══ Material for the task

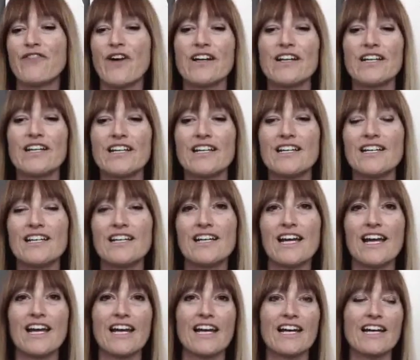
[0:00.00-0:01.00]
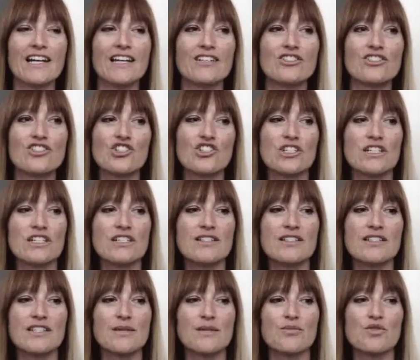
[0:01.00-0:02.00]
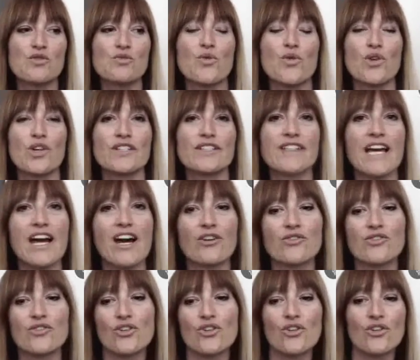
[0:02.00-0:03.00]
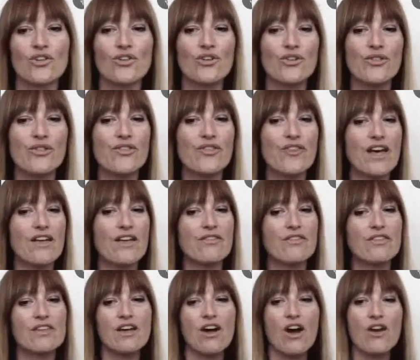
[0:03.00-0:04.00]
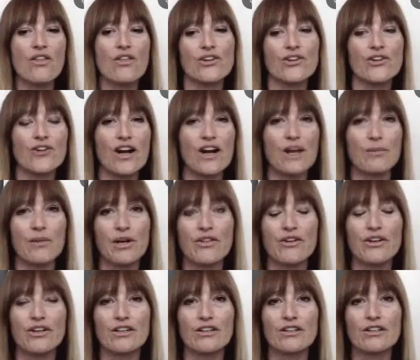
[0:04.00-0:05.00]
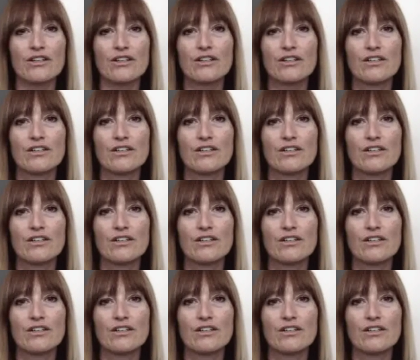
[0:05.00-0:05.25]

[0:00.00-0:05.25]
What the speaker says: funny, and she seems more down to earth than the other grandmother.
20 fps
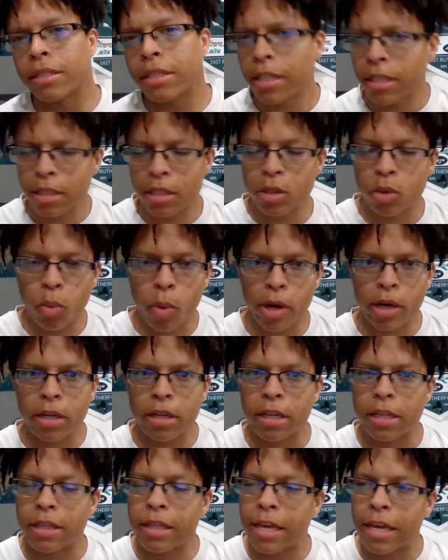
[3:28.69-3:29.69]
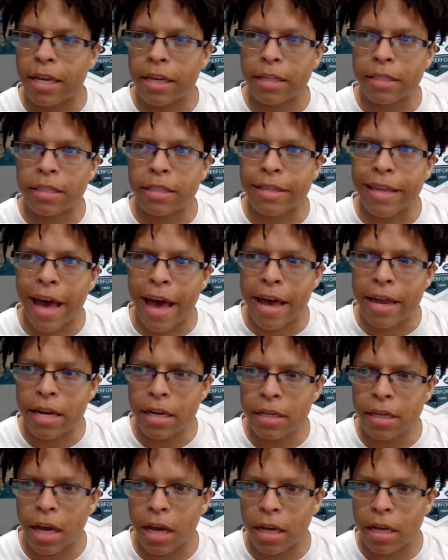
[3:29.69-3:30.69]
This is one of the things that.
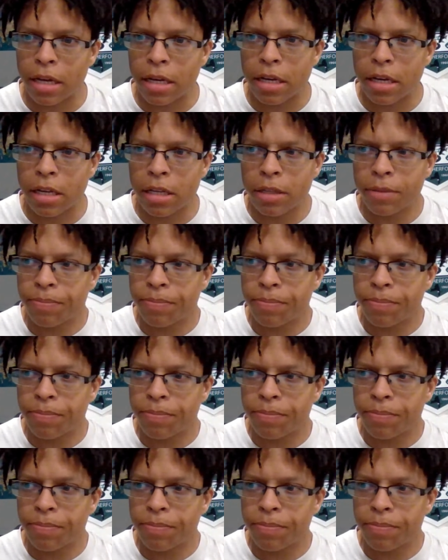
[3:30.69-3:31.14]
Uh,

════

» About this task:
Copy the entries character for character, excluding any pictures.

» Answer box:
[0:00.00-0:01.00]
[0:01.00-0:02.00]
[0:02.00-0:03.00]
[0:03.00-0:04.00]
[0:04.00-0:05.00]
[0:05.00-0:05.25]

[0:00.00-0:05.25]
What the speaker says: funny, and she seems more down to earth than the other grandmother.
20 fps
[3:28.69-3:29.69]
[3:29.69-3:30.69]
This is one of the things that.
[3:30.69-3:31.14]
Uh,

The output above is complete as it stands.